#### Task details
Nothing but a verbatim copy of the data, minus the images, should be returned.

** Supplied records follows **

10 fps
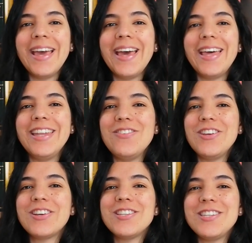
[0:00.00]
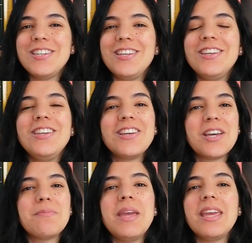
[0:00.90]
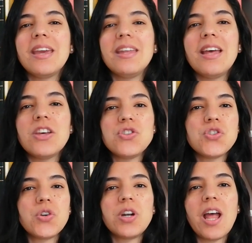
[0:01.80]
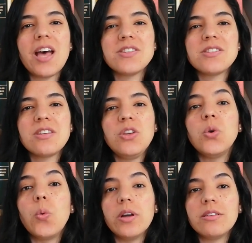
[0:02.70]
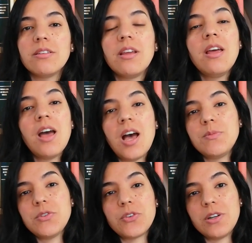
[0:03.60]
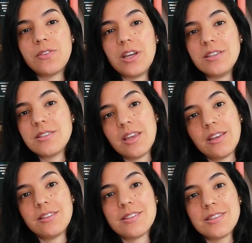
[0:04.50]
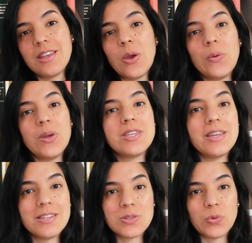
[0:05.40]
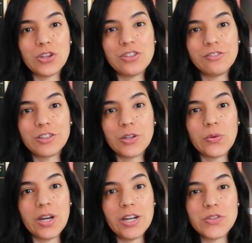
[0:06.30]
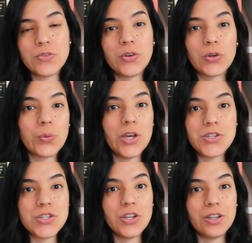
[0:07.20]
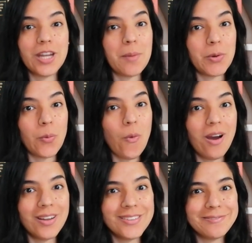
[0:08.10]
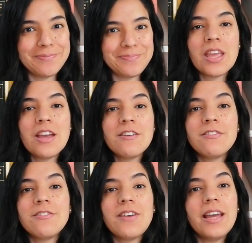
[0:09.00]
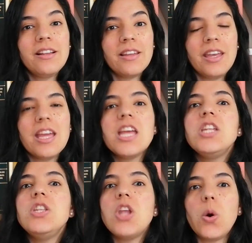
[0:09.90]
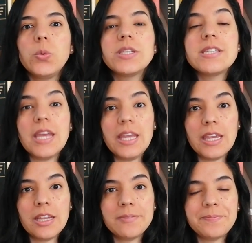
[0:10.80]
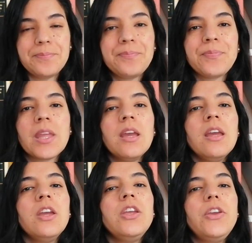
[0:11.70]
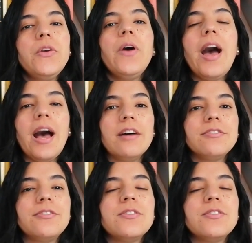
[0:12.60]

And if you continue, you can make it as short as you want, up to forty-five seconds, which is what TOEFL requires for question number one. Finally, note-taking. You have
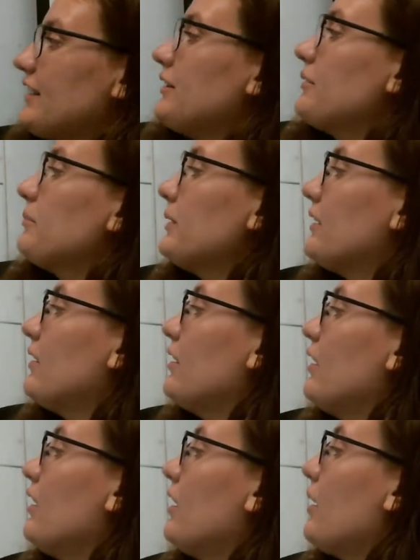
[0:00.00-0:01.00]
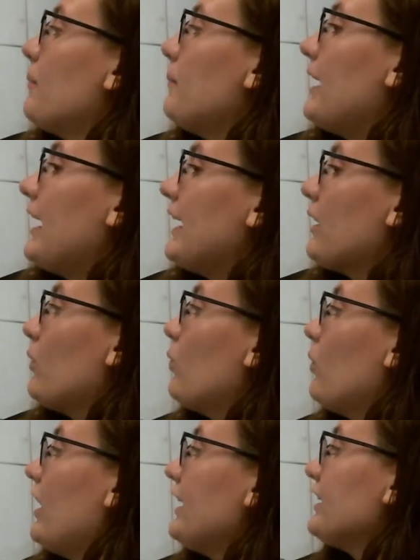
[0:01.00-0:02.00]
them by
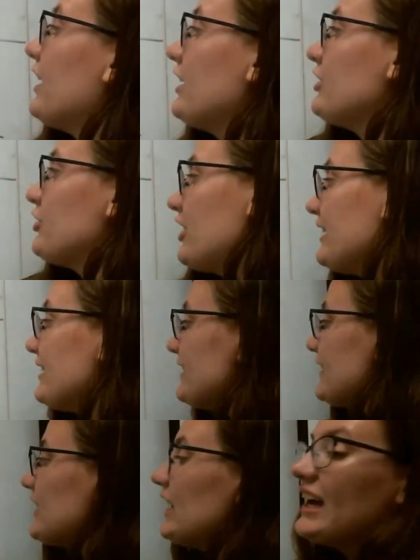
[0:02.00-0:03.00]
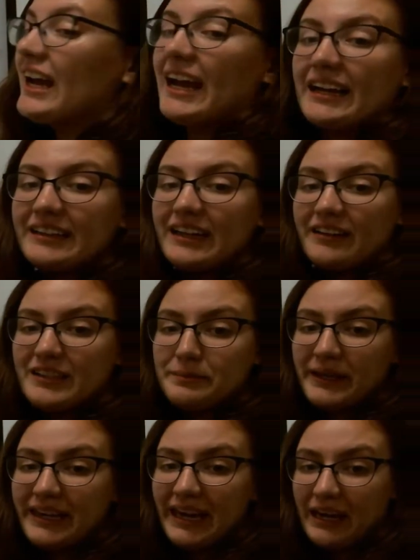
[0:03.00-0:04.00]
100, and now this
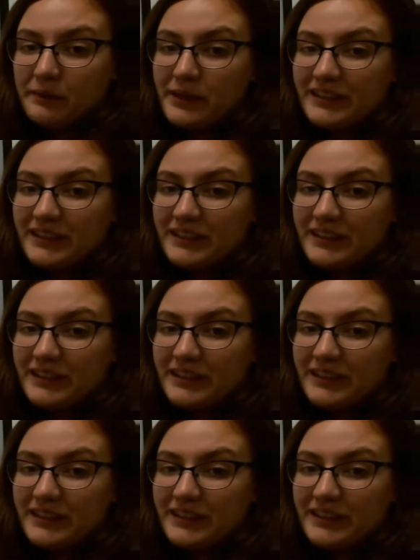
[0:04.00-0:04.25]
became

** End of Supplied records **

#### Solution to the problem
10 fps
[0:00.00]
[0:00.90]
[0:01.80]
[0:02.70]
[0:03.60]
[0:04.50]
[0:05.40]
[0:06.30]
[0:07.20]
[0:08.10]
[0:09.00]
[0:09.90]
[0:10.80]
[0:11.70]
[0:12.60]

And if you continue, you can make it as short as you want, up to forty-five seconds, which is what TOEFL requires for question number one. Finally, note-taking. You have
[0:00.00-0:01.00]
[0:01.00-0:02.00]
them by
[0:02.00-0:03.00]
[0:03.00-0:04.00]
100, and now this
[0:04.00-0:04.25]
became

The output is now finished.